==== Source data ====

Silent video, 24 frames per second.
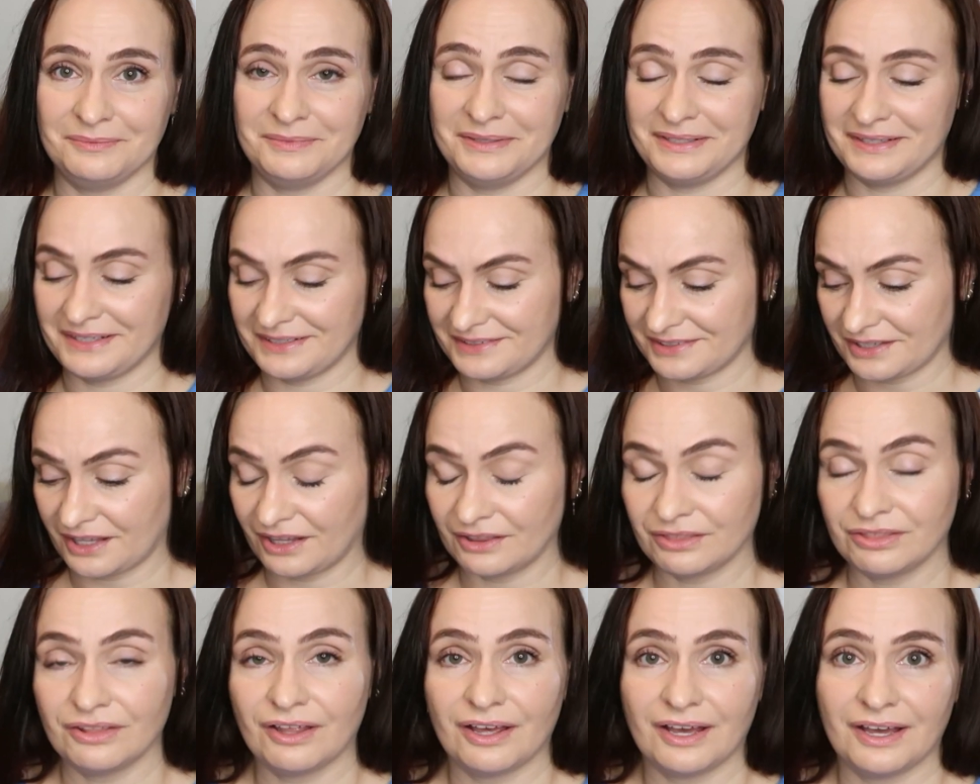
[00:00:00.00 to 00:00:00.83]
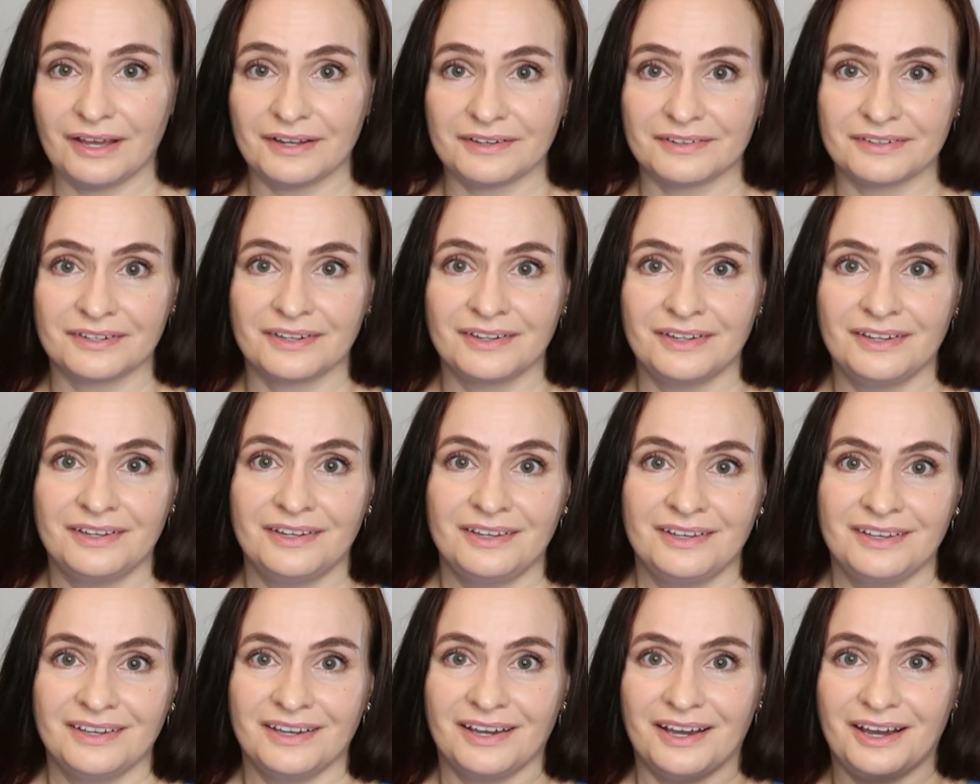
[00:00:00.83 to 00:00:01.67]
I mean, that's a lot
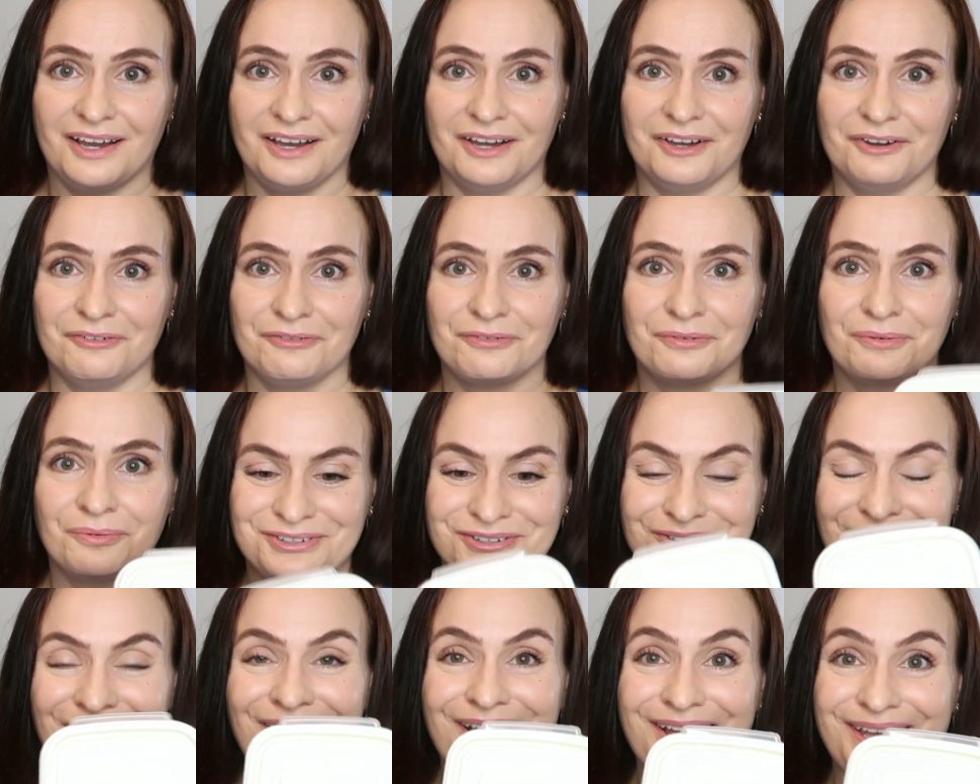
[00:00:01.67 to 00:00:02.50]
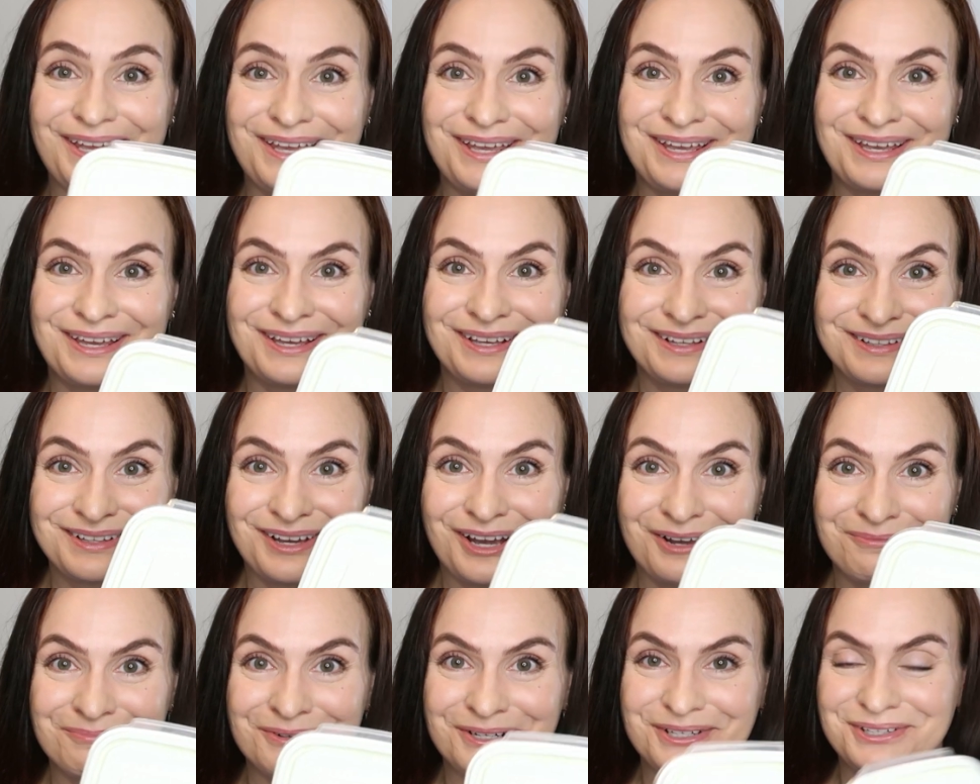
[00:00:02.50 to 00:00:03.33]
of drying
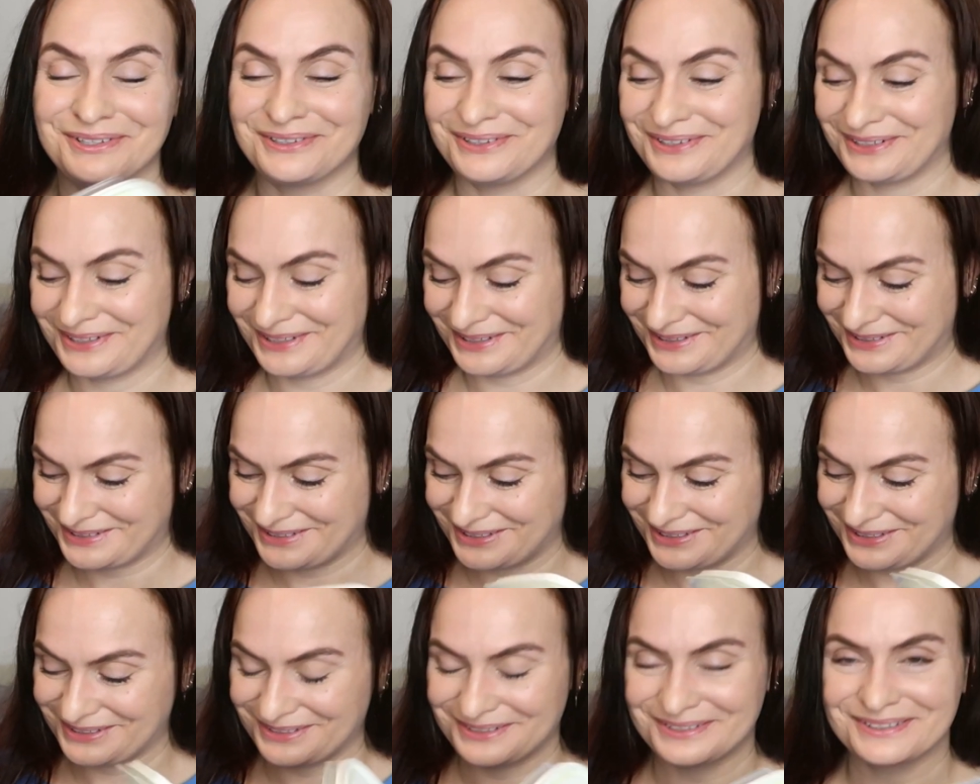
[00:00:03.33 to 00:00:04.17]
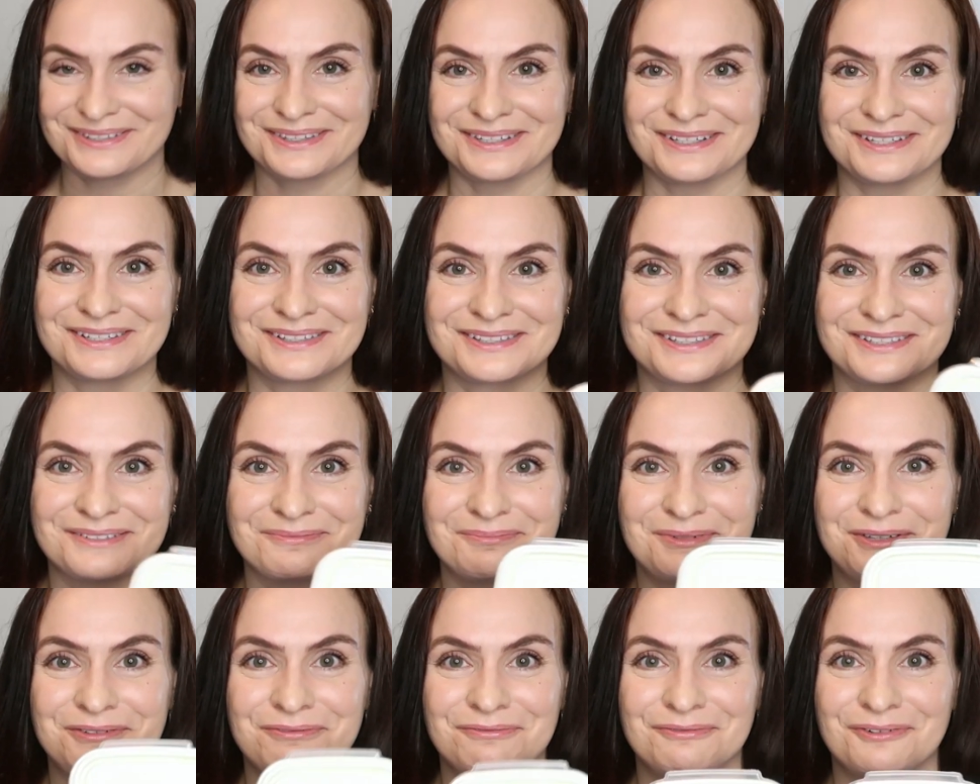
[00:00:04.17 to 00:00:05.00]
opportunities to use this
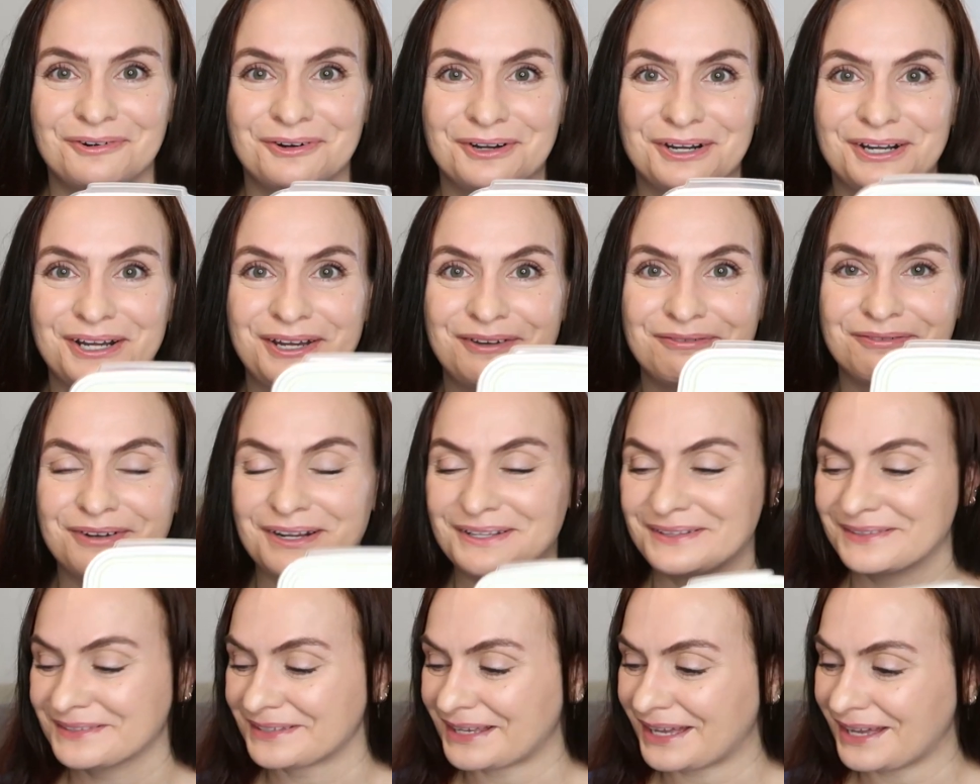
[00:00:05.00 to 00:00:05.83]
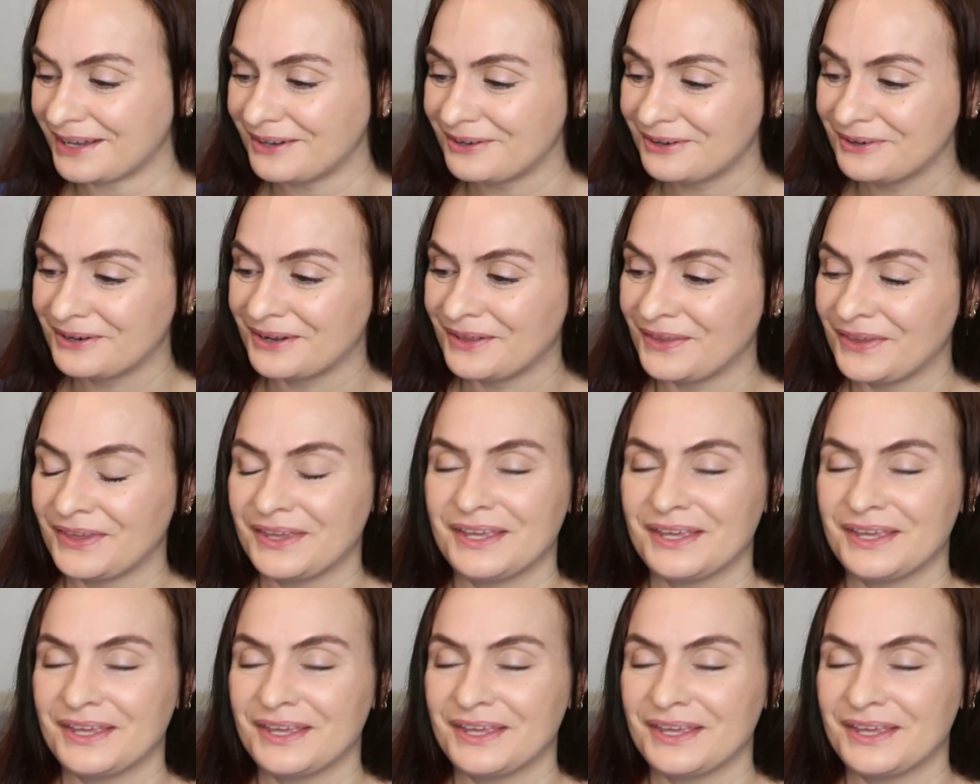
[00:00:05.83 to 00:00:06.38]
before it runs out.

====

_Instructions for the task_
Each line above must be set down exactly, though no picture should be carried over.

_Response_
Silent video, 24 frames per second.
[00:00:00.00 to 00:00:00.83]
[00:00:00.83 to 00:00:01.67]
I mean, that's a lot
[00:00:01.67 to 00:00:02.50]
[00:00:02.50 to 00:00:03.33]
of drying
[00:00:03.33 to 00:00:04.17]
[00:00:04.17 to 00:00:05.00]
opportunities to use this
[00:00:05.00 to 00:00:05.83]
[00:00:05.83 to 00:00:06.38]
before it runs out.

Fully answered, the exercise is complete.